*Work request*. For the records that follow, give the number of lines in which the word "Video" occurs, with nothing added.

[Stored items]
________________

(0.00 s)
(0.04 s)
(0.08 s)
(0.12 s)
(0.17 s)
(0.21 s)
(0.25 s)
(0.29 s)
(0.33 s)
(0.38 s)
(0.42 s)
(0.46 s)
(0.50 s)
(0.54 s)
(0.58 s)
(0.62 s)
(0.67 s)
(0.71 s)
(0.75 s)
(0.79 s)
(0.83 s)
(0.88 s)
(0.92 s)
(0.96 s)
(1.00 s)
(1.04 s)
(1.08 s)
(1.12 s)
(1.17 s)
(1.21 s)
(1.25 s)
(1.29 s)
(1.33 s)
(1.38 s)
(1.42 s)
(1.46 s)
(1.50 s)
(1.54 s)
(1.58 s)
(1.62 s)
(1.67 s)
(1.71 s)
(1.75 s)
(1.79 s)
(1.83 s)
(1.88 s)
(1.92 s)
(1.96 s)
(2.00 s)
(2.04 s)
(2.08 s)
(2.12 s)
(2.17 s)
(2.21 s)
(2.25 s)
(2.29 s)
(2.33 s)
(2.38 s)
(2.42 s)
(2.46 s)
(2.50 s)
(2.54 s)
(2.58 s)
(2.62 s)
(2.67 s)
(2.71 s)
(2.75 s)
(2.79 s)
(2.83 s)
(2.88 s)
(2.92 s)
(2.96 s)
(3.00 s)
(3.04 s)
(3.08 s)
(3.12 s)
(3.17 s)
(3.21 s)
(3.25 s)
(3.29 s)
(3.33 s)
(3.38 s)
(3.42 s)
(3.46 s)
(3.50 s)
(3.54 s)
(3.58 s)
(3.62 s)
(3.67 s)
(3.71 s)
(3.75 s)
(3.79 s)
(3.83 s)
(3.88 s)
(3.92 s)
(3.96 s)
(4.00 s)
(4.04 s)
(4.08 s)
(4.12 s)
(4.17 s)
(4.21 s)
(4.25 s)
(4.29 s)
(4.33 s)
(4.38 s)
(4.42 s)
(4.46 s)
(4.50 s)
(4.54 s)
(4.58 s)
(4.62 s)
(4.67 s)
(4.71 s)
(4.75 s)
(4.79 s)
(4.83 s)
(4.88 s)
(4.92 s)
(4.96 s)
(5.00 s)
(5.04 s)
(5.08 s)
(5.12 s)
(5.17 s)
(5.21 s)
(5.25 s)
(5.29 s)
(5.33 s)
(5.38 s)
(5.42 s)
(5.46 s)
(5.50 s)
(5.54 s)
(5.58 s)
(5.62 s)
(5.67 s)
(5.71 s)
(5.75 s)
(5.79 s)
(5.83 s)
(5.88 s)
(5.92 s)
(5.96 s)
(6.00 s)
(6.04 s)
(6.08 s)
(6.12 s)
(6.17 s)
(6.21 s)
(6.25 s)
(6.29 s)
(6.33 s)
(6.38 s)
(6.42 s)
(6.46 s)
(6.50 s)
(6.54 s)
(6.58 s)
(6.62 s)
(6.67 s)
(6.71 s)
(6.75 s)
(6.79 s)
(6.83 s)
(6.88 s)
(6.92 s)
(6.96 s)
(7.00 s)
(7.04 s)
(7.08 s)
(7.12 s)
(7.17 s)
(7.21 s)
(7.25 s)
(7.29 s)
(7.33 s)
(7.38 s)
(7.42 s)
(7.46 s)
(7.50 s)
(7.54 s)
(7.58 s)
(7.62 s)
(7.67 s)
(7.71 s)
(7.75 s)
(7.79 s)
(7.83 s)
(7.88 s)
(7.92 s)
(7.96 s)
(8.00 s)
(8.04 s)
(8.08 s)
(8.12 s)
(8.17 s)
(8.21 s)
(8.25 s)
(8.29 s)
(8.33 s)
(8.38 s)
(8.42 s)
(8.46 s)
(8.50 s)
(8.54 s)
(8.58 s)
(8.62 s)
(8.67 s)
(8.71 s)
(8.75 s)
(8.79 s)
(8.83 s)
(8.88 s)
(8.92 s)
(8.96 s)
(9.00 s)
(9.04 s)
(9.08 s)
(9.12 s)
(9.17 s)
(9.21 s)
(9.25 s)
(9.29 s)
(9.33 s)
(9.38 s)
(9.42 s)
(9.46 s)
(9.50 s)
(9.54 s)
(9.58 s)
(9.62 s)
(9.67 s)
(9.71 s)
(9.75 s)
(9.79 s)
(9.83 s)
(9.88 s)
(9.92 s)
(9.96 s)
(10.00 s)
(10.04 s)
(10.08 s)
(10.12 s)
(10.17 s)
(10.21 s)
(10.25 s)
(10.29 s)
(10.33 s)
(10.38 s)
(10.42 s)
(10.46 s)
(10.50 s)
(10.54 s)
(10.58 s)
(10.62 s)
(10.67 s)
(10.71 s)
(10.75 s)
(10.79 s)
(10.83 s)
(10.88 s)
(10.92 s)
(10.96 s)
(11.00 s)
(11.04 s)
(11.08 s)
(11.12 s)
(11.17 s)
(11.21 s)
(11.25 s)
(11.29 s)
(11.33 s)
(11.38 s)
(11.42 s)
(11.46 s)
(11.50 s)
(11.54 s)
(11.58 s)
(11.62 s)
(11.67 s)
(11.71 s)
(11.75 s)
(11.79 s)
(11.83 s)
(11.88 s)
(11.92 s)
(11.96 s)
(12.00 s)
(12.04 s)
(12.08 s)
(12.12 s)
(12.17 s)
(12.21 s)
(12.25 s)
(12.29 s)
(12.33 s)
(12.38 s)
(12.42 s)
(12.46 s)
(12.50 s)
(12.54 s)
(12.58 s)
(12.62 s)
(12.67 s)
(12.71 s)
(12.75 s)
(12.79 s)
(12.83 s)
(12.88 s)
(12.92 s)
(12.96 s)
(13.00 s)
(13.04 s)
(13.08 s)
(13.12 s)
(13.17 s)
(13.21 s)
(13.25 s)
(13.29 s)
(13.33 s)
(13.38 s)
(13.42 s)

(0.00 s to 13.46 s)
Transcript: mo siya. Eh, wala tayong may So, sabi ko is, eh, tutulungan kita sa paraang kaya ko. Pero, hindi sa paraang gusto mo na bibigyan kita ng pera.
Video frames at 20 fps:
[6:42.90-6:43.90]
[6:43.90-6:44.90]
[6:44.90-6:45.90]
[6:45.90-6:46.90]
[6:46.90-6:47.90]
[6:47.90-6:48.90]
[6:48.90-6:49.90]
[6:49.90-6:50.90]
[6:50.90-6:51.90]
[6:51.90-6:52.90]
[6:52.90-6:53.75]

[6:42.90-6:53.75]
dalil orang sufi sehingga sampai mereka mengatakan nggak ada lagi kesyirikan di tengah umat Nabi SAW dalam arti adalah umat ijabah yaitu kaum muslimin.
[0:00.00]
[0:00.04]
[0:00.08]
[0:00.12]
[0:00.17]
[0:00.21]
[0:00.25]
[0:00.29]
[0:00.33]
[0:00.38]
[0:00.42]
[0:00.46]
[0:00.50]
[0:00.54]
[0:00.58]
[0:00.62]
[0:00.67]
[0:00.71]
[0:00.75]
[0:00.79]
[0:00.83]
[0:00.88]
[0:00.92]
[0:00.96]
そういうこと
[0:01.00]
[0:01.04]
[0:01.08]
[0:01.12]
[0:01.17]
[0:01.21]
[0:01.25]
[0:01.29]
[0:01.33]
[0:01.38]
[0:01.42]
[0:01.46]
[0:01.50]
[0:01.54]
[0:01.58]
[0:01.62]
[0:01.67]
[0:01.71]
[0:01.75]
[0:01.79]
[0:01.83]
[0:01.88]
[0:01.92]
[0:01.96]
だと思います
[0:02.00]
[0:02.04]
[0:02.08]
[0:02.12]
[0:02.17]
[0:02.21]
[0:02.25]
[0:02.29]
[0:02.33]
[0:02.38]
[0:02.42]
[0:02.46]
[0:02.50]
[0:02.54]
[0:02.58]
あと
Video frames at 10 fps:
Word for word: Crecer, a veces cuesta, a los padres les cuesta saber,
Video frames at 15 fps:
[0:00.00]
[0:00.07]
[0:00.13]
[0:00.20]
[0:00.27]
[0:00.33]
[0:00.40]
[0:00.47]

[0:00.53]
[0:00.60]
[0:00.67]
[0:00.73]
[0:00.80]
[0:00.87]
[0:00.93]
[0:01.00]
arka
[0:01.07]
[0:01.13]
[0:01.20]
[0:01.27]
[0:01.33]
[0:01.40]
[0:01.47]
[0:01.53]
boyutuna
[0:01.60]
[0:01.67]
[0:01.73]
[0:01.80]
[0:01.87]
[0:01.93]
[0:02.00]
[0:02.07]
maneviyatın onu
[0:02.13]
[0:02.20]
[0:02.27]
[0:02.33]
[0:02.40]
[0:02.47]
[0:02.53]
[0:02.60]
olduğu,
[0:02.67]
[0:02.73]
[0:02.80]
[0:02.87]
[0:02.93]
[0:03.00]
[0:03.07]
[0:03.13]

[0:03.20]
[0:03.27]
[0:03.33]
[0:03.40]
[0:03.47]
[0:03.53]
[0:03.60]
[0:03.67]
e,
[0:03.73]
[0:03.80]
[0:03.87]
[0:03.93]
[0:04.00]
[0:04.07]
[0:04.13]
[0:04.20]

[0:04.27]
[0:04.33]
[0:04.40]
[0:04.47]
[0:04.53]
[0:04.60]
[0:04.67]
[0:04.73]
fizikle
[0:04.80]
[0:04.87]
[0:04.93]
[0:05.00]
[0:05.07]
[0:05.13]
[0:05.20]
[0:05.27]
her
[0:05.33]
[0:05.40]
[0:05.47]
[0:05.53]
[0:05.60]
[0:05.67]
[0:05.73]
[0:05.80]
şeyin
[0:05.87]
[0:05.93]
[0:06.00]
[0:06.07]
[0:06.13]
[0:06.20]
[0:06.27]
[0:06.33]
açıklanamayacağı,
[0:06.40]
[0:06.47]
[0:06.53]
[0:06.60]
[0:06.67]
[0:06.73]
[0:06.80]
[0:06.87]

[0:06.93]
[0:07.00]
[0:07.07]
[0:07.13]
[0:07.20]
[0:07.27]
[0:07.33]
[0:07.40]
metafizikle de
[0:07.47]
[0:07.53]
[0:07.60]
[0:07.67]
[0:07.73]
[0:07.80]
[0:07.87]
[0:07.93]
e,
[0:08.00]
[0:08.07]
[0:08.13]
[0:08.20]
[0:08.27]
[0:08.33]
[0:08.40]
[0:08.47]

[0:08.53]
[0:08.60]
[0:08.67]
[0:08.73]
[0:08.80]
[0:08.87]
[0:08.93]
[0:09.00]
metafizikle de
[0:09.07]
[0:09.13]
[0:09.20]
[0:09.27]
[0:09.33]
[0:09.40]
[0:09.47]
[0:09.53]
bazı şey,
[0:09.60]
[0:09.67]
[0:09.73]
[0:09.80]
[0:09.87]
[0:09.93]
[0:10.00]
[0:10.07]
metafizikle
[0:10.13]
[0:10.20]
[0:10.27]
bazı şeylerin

________________

*Exercise solution*. 3